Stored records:
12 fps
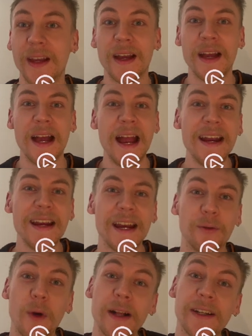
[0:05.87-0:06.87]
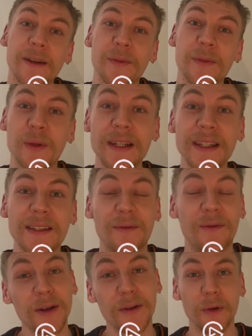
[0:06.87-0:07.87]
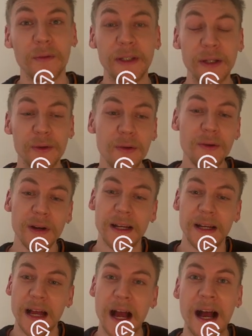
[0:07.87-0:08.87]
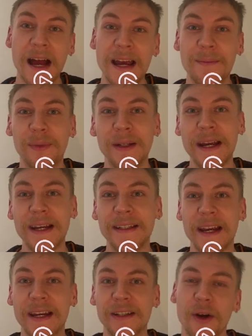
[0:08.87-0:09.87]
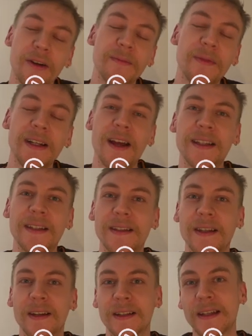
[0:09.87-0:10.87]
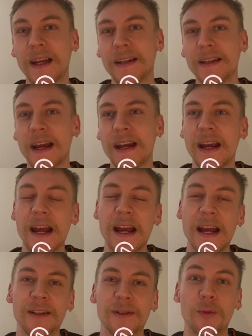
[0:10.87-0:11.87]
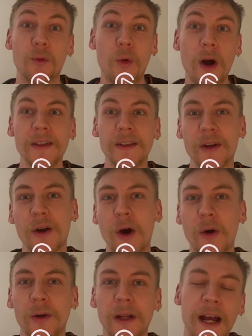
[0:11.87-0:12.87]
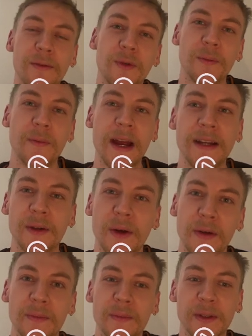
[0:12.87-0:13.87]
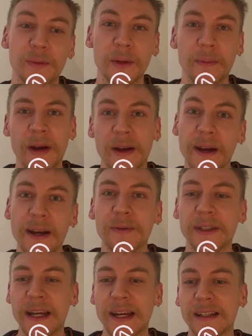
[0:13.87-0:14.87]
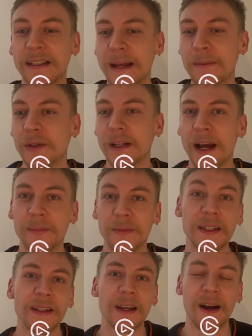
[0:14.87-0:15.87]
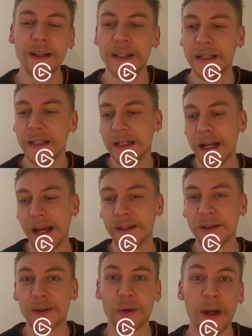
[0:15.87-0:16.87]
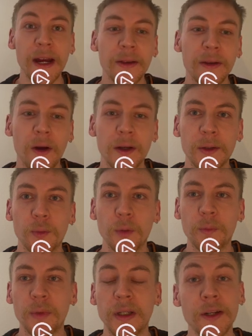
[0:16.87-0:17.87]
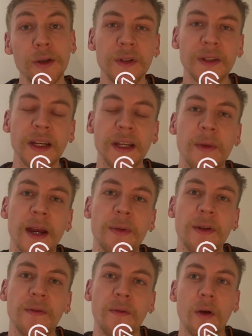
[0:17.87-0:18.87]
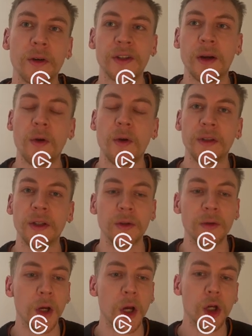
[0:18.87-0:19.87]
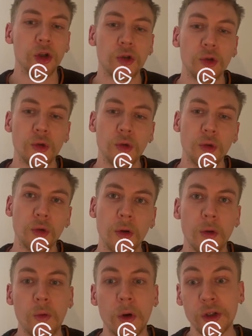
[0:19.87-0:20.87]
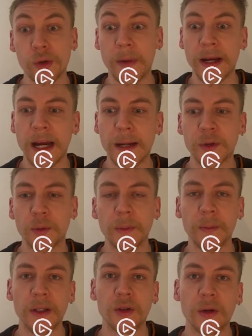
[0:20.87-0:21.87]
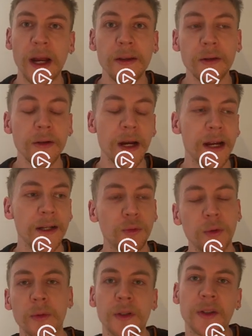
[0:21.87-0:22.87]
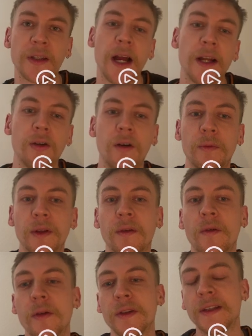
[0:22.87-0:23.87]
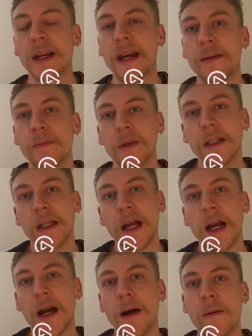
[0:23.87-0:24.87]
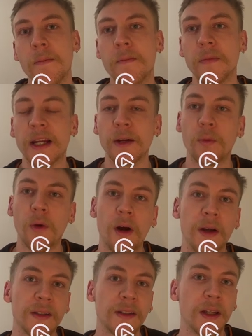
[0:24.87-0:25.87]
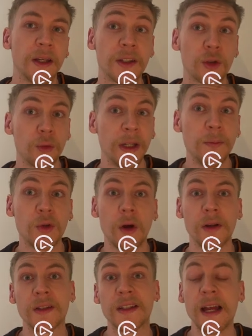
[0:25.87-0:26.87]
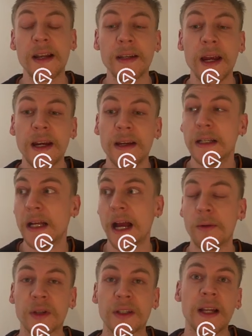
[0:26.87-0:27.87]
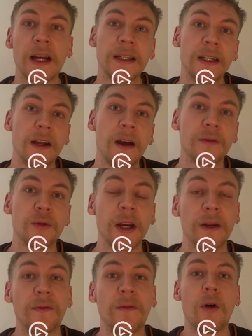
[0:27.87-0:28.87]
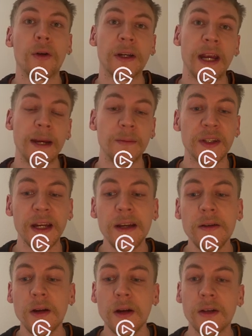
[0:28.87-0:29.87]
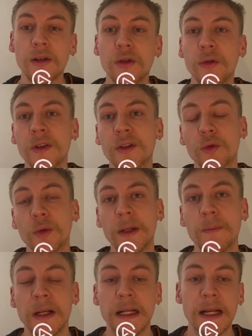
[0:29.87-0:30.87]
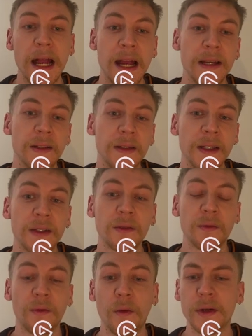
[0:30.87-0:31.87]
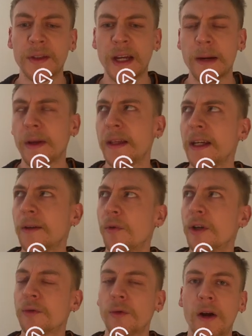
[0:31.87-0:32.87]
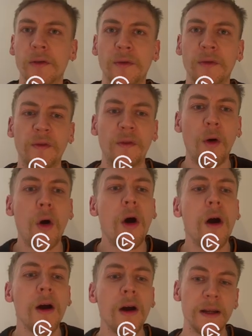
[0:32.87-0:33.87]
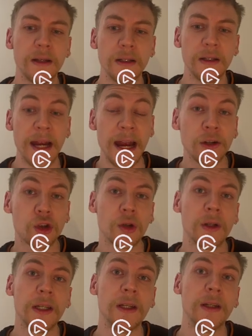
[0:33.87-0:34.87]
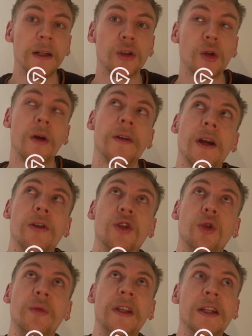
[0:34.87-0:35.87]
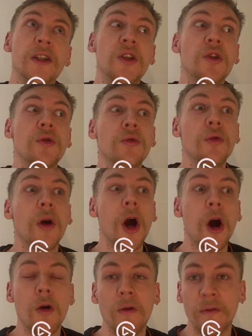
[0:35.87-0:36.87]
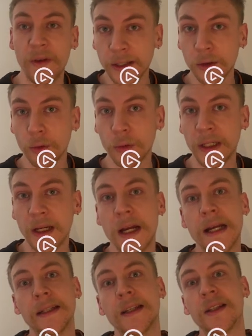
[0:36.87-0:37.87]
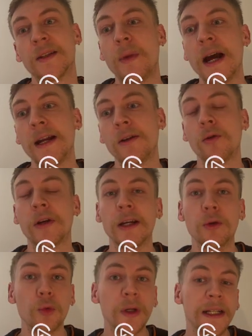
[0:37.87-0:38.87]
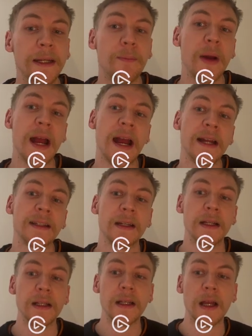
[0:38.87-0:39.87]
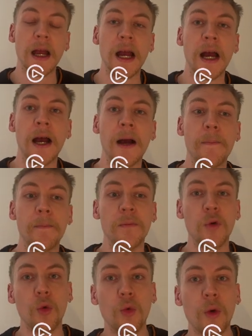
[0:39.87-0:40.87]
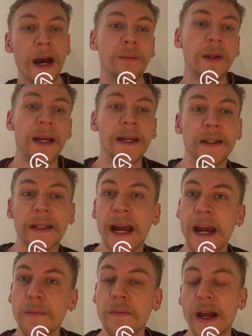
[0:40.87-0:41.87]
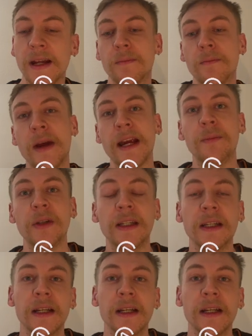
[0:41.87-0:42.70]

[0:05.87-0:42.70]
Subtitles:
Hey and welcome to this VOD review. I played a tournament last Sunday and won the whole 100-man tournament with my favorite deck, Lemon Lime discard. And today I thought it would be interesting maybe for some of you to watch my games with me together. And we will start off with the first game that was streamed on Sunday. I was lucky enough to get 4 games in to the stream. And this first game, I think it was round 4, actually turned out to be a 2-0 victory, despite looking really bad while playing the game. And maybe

- INSTRUCTIONS FOR THE TASK: Starting at the line containing "[0:10.87-0:11.87]" and stopping at the line containing "[0:25.87-0:26.87]", output each line exactly as it appears above. Leave out the pictures.

- COMPLETED TASK:
[0:10.87-0:11.87]
[0:11.87-0:12.87]
[0:12.87-0:13.87]
[0:13.87-0:14.87]
[0:14.87-0:15.87]
[0:15.87-0:16.87]
[0:16.87-0:17.87]
[0:17.87-0:18.87]
[0:18.87-0:19.87]
[0:19.87-0:20.87]
[0:20.87-0:21.87]
[0:21.87-0:22.87]
[0:22.87-0:23.87]
[0:23.87-0:24.87]
[0:24.87-0:25.87]
[0:25.87-0:26.87]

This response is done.